Get recent execution records.

Parameters:

Name Type Description Default
limit int

Maximum number of records to return.

20
workspace_hash str | None

Optional filter by workspace.

None

Returns:

Type Description
list[ExecutionRecord]

List of ExecutionRecord objects.

Source code in src/marianne/learning/store/executions.py
def get_recent_executions(
    self,
    limit: int = 20,
    workspace_hash: str | None = None,
) -> list[ExecutionRecord]:
    """Get recent execution records.

    Args:
        limit: Maximum number of records to return.
        workspace_hash: Optional filter by workspace.

    Returns:
        List of ExecutionRecord objects.
    """
    with self._get_connection() as conn:
        if workspace_hash:
            cursor = conn.execute(
                """
                SELECT * FROM executions
                WHERE workspace_hash = ?
                ORDER BY completed_at DESC
                LIMIT ?
                """,
                (workspace_hash, limit),
            )
        else:
            cursor = conn.execute(
                """
                SELECT * FROM executions
                ORDER BY completed_at DESC
                LIMIT ?
                """,
                (limit,),
            )

        records = []
        for row in cursor.fetchall():
            records.append(
                ExecutionRecord(
                    id=row["id"],
                    workspace_hash=row["workspace_hash"],
                    job_hash=row["job_hash"],
                    sheet_num=row[SHEET_NUM_KEY],
                    started_at=datetime.fromisoformat(row["started_at"])
                    if row["started_at"]
                    else None,
                    completed_at=datetime.fromisoformat(row["completed_at"])
                    if row["completed_at"]
                    else None,
                    duration_seconds=row["duration_seconds"] or 0.0,
                    status=row["status"] or "",
                    retry_count=row["retry_count"] or 0,
                    success_without_retry=bool(row["success_without_retry"]),
                    validation_pass_rate=row[VALIDATION_PASS_RATE_KEY] or 0.0,
                    confidence_score=row["confidence_score"] or 0.0,
                    model=row["model"],
                    error_codes=json.loads(row["error_codes"] or "[]"),
                )
            )

        return records
get_similar_executions
get_similar_executions(job_hash=None, workspace_hash=None, sheet_num=None, limit=10)
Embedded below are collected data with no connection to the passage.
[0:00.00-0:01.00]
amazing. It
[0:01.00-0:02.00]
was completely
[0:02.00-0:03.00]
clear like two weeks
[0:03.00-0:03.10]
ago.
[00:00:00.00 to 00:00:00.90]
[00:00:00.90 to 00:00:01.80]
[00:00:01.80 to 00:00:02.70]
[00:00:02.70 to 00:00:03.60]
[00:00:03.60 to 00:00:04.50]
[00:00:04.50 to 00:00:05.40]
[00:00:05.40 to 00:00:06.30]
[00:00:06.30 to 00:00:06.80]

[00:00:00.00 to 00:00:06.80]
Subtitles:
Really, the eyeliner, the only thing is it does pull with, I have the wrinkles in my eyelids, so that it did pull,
Get similar historical executions for learning.

Learning Activation: Enables querying executions that are similar to the current context, supporting pattern-based decision making.

Parameters:

Name Type Description Default
job_hash str | None

Optional job hash to filter by similar jobs.

None
workspace_hash str | None

Optional workspace hash to filter by.

None
sheet_num int | None

Optional sheet number to filter by.

None
limit int

Maximum number of records to return.

10

Returns:

Type Description
list[ExecutionRecord]

List of ExecutionRecord objects matching the criteria.
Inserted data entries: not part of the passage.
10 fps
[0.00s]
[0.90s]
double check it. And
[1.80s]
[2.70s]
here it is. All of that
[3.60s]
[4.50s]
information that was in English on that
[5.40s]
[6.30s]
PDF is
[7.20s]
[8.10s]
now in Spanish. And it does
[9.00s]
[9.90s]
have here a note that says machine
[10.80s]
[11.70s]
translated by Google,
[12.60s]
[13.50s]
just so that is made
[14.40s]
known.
Source code in src/marianne/learning/store/executions.py
def get_similar_executions(
    self,
    job_hash: str | None = None,
    workspace_hash: str | None = None,
    sheet_num: int | None = None,
    limit: int = 10,
) -> list[ExecutionRecord]:
    """Get similar historical executions for learning.

    Learning Activation: Enables querying executions that are similar to
    the current context, supporting pattern-based decision making.

    Args:
        job_hash: Optional job hash to filter by similar jobs.
        workspace_hash: Optional workspace hash to filter by.
        sheet_num: Optional sheet number to filter by.
        limit: Maximum number of records to return.

    Returns:
        List of ExecutionRecord objects matching the criteria.
    """
    with self._get_connection() as conn:
        wb = WhereBuilder()
        if job_hash is not None:
            wb.add("job_hash = ?", job_hash)
        if workspace_hash is not None:
            wb.add("workspace_hash = ?", workspace_hash)
        if sheet_num is not None:
            wb.add("sheet_num = ?", sheet_num)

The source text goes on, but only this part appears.